I believe in O’Keeffe’s strength, her genius, and the creative innovations she made. I believe that the art she was creating as early as 1915 presaged some of the most important artistic movements of the 20th century. My hope is that GEORGIA gives readers a glimpse into that. And I hope it brings people to her art.

Q: What was the greatest challenge for you writing GEORGIA?

DT: The voice. It took me over a year to find the voice of this novel. I did research, filled notebooks (I still write my early drafts longhand). I studied her paintings, the evolution of her art over time. I looked at Stieglitz’s portraits of her and portraits made by other photographers taken later on in her life. I wrote fragments of scene, thought, dialogue, but most of those early pages felt like cardboard. I tore them up. Throughout that first year of work, I’d catch glimpses of what I thought the voice would be, but I couldn’t quite nail it.

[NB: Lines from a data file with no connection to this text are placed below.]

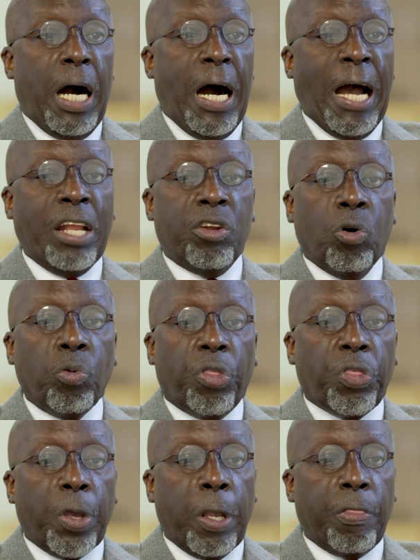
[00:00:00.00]
I don't
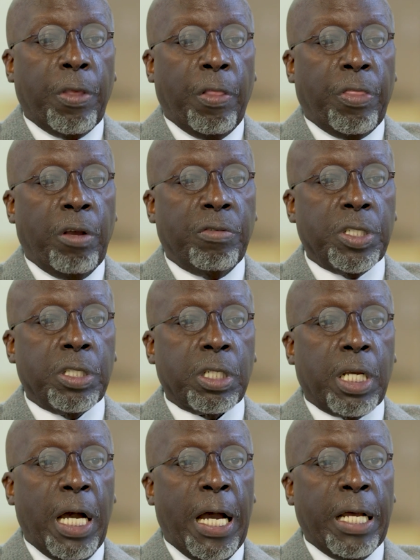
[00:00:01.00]
think that there is the
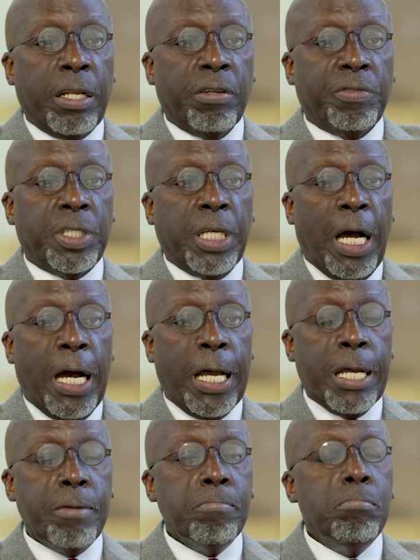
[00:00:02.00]
kind of
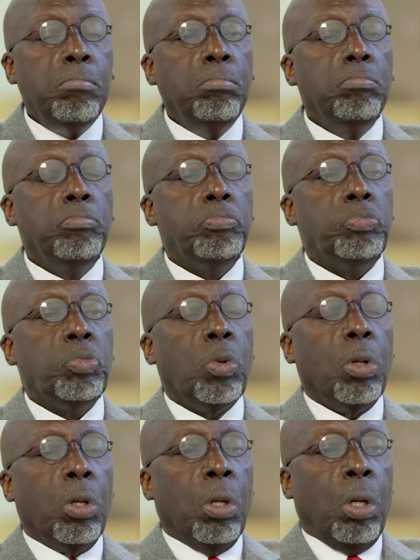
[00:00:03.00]
time
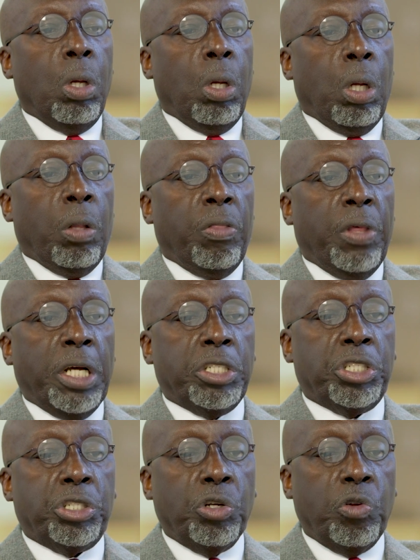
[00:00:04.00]
that
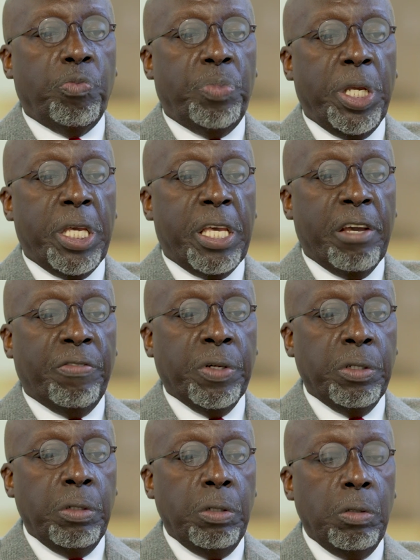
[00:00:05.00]
should be
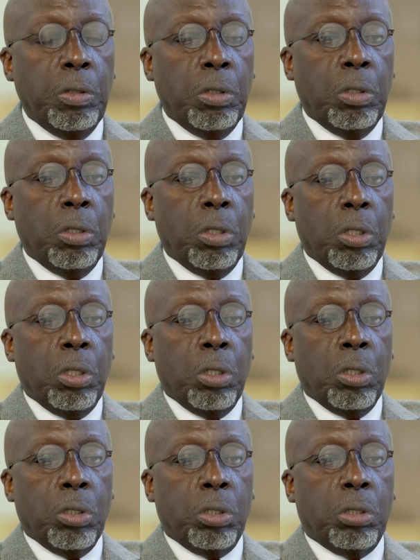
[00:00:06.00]
given
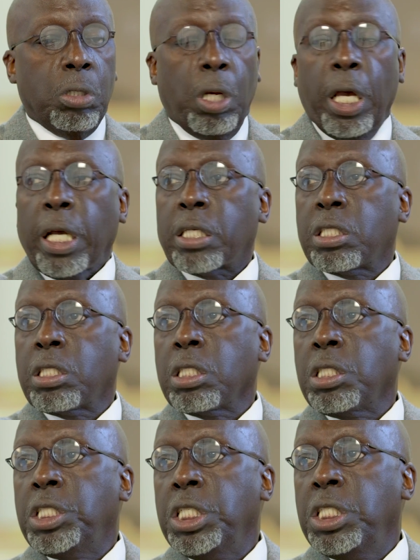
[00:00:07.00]
to
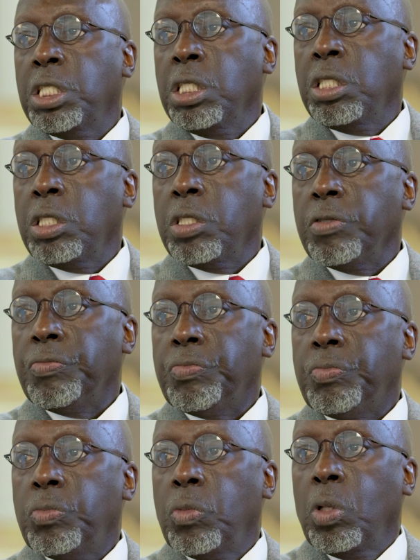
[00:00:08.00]
exegesis
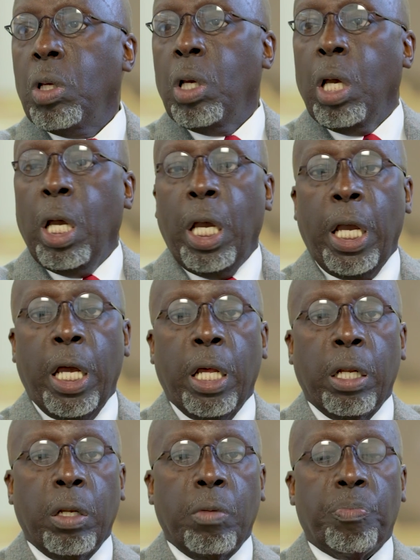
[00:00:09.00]

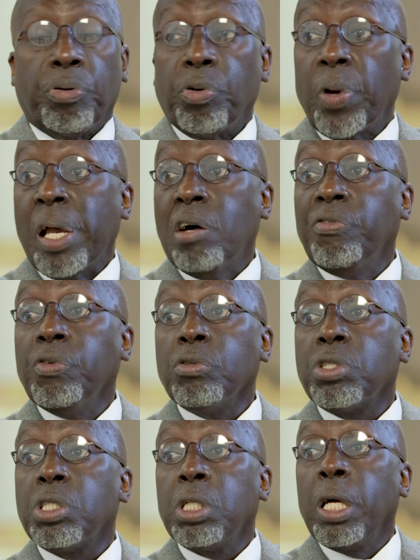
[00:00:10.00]
and prayerful
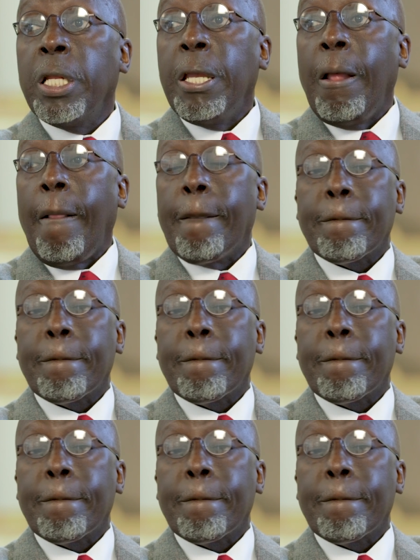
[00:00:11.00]
study.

I was not at my desk when it hit me. I was outside, down at the river with my two boys. It was a spring afternoon in April. They had their jeans rolled up and were playing in the water. I was lying on the dock, and the words came: “I no longer love you as I once did, in the dazzling rush of those early days. Time itself was feverish then, our bodies filled with fire…”  I sat up and looked around and the world was different. I started writing the following day.

Q: Do you think O’Keeffe would have become the American icon she is today if she had stayed with Stieglitz?

DT: She might have been an iconic figure, but she would have been a different kind of icon if she had not removed herself from New York and the confines of that landscape and that life. I think O’Keeffe is only just beginning to get her fair share of recognition in the art world. She has been known as one of the most famous figures of American art, but she has --- often and incorrectly --- been considered simply a “popular artist.” Nothing could be further from the truth. The range of her work is stunning. Her abstractions are masterful --- visceral, glowing, cerebral, strikingly original and precise. This summer the Tate Modern in the UK will hold its first major retrospective of O’Keeffe’s work and states its goal to: “Review O’Keeffe’s work in depth and reassess her place in the canon of 20th-century art, situating her within artistic circles of her own generation and indicating her influence on artists of subsequent generations.” High time.